— EXERCISE —
Only lines containing the string "from" belong in the answer; find them in the records and copy them.

Dataset records:
*** Block opens ***

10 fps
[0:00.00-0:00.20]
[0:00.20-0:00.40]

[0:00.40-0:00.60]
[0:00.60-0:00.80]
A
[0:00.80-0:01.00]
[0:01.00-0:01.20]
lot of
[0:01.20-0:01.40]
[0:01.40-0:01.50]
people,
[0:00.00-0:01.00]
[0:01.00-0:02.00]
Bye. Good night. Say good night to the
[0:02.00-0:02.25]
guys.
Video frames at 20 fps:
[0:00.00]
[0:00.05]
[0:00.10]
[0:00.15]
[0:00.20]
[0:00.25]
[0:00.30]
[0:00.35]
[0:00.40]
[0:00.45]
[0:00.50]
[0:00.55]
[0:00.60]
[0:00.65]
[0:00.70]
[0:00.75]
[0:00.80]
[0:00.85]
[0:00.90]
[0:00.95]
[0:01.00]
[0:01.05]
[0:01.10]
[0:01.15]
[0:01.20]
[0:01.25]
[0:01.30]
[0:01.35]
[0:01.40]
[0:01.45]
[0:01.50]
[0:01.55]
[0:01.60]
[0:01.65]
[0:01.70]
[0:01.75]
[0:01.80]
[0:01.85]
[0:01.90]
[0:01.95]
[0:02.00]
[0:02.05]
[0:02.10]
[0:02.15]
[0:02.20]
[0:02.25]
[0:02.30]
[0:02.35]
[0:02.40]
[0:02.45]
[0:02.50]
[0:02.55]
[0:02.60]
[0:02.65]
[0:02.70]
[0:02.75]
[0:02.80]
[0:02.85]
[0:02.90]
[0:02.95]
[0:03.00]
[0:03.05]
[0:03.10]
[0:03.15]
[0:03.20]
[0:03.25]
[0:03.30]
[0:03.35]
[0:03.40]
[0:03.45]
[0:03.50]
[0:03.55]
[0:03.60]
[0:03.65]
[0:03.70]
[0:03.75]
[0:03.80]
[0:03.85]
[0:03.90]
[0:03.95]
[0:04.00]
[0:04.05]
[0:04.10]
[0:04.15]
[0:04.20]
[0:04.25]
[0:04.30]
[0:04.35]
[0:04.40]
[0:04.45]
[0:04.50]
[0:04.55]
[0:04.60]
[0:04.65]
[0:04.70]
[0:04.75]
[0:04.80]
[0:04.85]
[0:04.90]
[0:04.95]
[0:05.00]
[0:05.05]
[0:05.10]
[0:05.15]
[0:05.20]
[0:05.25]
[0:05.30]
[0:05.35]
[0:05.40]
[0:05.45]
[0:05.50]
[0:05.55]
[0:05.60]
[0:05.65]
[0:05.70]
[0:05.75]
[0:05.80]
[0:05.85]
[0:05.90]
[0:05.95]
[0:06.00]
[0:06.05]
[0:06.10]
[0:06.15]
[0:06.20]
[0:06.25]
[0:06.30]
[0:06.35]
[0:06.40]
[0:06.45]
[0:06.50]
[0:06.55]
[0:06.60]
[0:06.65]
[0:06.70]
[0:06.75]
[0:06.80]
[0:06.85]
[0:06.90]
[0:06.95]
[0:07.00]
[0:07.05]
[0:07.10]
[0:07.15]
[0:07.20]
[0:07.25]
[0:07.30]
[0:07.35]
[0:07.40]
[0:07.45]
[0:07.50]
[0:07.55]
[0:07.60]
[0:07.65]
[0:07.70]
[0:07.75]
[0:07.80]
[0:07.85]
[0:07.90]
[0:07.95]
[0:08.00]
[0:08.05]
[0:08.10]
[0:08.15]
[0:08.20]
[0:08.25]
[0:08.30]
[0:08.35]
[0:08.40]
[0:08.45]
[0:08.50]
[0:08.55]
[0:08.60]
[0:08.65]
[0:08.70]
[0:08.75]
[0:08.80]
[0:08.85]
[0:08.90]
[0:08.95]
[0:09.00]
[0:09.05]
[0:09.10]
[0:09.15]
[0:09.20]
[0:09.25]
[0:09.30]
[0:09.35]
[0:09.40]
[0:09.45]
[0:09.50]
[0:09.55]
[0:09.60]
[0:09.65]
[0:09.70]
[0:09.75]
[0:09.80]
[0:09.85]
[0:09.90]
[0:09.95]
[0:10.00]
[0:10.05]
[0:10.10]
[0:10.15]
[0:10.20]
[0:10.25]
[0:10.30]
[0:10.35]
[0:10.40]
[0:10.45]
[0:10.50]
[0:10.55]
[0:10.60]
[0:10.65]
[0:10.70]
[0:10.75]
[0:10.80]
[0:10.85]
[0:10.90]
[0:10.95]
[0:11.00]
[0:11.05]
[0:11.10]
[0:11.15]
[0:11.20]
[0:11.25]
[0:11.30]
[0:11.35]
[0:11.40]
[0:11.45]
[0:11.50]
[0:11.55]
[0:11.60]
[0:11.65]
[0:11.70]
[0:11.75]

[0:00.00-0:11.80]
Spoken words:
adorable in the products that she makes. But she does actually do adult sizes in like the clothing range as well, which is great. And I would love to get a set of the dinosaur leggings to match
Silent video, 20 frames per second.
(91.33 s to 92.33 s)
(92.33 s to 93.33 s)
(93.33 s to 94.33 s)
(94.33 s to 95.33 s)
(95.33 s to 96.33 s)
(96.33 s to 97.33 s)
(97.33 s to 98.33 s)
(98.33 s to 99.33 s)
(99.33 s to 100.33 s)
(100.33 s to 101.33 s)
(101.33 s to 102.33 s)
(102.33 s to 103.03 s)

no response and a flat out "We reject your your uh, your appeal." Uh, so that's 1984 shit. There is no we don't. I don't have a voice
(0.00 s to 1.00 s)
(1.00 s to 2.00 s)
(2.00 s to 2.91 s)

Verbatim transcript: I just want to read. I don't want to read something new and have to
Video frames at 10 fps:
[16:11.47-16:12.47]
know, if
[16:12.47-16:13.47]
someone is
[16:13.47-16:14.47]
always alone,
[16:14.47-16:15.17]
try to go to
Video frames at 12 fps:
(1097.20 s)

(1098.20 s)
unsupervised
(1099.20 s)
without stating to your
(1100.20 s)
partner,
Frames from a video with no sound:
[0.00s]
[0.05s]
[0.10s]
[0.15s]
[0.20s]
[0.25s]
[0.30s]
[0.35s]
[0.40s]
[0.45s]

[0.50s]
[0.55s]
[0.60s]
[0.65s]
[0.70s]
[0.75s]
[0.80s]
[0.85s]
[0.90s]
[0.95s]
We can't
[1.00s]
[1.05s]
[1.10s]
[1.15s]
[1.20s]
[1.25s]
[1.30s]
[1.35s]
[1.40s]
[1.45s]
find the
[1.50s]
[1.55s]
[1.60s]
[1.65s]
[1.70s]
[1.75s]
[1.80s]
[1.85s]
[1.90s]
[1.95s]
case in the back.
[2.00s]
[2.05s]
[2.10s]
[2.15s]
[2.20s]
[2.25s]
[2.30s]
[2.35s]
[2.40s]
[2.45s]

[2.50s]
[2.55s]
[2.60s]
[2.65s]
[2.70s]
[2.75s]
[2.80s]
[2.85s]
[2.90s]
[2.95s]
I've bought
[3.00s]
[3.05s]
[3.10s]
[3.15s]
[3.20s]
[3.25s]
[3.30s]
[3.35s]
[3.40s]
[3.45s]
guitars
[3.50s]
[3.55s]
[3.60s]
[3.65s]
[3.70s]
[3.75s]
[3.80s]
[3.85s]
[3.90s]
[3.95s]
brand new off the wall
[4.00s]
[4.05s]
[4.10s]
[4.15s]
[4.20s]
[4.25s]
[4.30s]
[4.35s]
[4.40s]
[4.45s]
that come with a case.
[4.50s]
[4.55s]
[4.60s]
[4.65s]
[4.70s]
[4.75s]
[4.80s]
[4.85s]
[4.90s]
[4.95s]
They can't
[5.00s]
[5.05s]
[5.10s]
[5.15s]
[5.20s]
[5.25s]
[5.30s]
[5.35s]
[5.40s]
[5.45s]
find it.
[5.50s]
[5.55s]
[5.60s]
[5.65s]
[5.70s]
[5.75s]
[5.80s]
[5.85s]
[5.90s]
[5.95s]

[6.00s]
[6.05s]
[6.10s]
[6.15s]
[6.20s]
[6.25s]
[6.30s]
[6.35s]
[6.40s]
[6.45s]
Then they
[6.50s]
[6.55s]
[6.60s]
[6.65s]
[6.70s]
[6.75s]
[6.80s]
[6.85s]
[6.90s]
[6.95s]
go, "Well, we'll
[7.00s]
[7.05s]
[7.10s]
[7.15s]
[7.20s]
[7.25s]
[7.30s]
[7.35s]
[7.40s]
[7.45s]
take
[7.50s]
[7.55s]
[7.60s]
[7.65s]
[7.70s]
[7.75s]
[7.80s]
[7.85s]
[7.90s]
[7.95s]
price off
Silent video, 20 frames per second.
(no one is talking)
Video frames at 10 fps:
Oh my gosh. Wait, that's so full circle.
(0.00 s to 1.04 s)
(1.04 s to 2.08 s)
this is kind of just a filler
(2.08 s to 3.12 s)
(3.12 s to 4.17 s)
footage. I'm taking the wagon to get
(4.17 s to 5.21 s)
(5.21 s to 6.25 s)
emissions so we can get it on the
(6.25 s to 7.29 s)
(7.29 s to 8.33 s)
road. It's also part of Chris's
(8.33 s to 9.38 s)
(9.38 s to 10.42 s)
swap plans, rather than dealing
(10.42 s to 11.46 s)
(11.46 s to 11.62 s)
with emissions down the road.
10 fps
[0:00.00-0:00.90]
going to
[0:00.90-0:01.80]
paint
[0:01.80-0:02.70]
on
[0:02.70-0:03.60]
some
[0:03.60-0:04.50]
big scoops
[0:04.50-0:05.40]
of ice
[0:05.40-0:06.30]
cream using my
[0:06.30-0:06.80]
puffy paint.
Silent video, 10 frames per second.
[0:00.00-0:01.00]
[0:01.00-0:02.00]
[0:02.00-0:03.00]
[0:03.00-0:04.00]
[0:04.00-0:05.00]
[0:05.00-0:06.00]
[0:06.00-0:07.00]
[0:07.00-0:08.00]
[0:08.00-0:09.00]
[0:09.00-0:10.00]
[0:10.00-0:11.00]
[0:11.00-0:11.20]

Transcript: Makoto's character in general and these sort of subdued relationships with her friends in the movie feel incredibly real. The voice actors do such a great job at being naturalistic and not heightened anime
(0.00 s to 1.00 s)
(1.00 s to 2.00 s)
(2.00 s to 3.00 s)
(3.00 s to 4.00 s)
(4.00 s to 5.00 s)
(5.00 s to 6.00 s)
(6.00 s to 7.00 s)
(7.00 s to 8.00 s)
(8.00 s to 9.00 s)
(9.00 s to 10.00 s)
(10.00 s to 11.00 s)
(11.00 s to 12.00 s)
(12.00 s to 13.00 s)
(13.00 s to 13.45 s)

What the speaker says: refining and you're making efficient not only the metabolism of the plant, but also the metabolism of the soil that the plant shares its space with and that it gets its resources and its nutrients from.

*** Block closes ***

— WRITTEN SOLUTION —
Frames from a video with no sound:
What the speaker says: refining and you're making efficient not only the metabolism of the plant, but also the metabolism of the soil that the plant shares its space with and that it gets its resources and its nutrients from.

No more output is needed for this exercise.